> [Work item]
Transcribe only the lines of the listing below from the one holding "[0:07.00-0:08.00]" through the one holding "What the speaker", inclusive, without any change.

--------------------

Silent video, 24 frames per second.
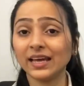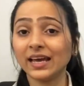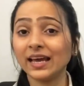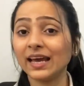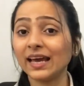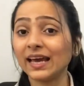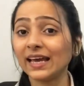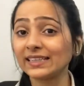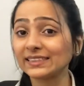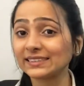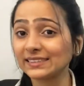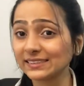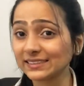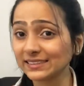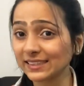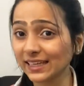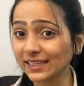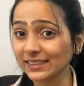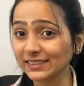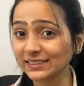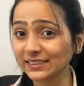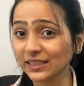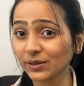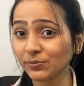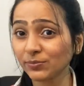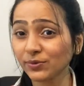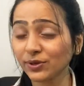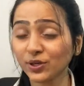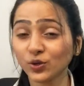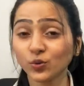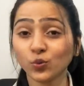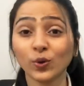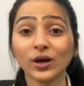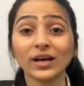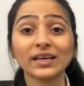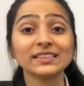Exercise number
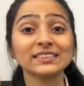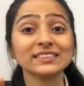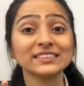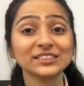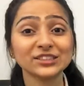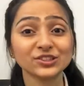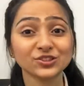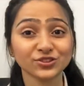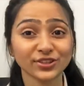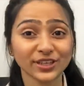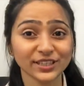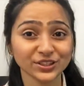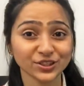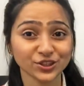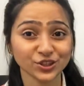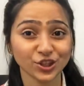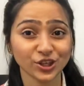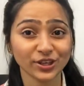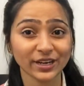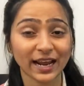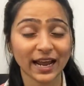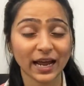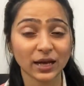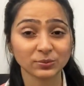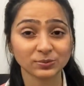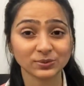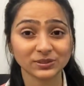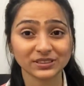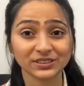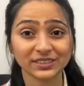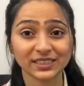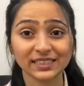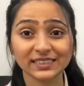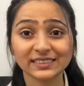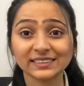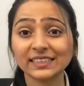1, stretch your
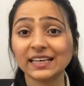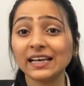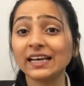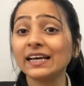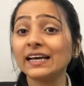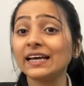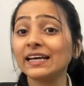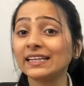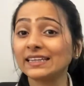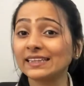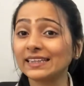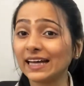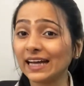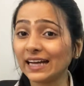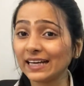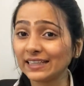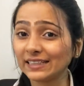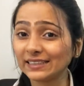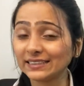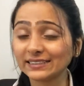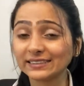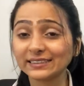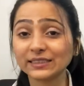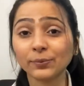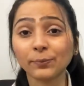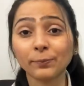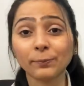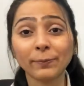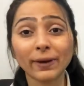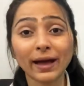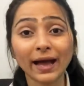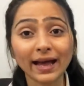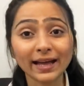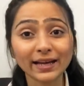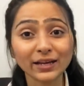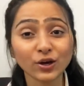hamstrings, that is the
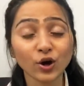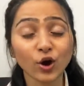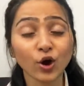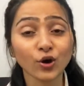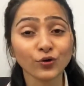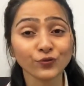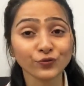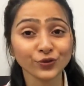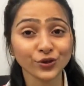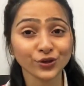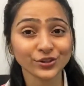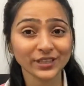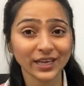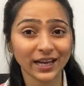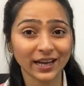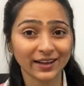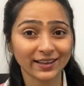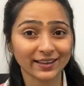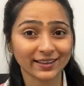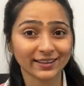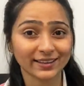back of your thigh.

--------------------

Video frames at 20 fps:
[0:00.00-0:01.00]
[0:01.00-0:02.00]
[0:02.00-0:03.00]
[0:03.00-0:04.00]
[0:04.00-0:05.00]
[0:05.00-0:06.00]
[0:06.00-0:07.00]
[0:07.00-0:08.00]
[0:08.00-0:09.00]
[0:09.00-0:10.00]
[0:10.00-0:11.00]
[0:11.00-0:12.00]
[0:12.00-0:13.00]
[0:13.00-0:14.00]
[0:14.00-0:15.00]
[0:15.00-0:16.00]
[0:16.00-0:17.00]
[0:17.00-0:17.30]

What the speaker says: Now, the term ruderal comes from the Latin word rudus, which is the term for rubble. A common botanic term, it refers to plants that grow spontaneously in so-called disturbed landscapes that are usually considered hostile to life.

--------------------

> [Reply]
[0:07.00-0:08.00]
[0:08.00-0:09.00]
[0:09.00-0:10.00]
[0:10.00-0:11.00]
[0:11.00-0:12.00]
[0:12.00-0:13.00]
[0:13.00-0:14.00]
[0:14.00-0:15.00]
[0:15.00-0:16.00]
[0:16.00-0:17.00]
[0:17.00-0:17.30]

What the speaker says: Now, the term ruderal comes from the Latin word rudus, which is the term for rubble. A common botanic term, it refers to plants that grow spontaneously in so-called disturbed landscapes that are usually considered hostile to life.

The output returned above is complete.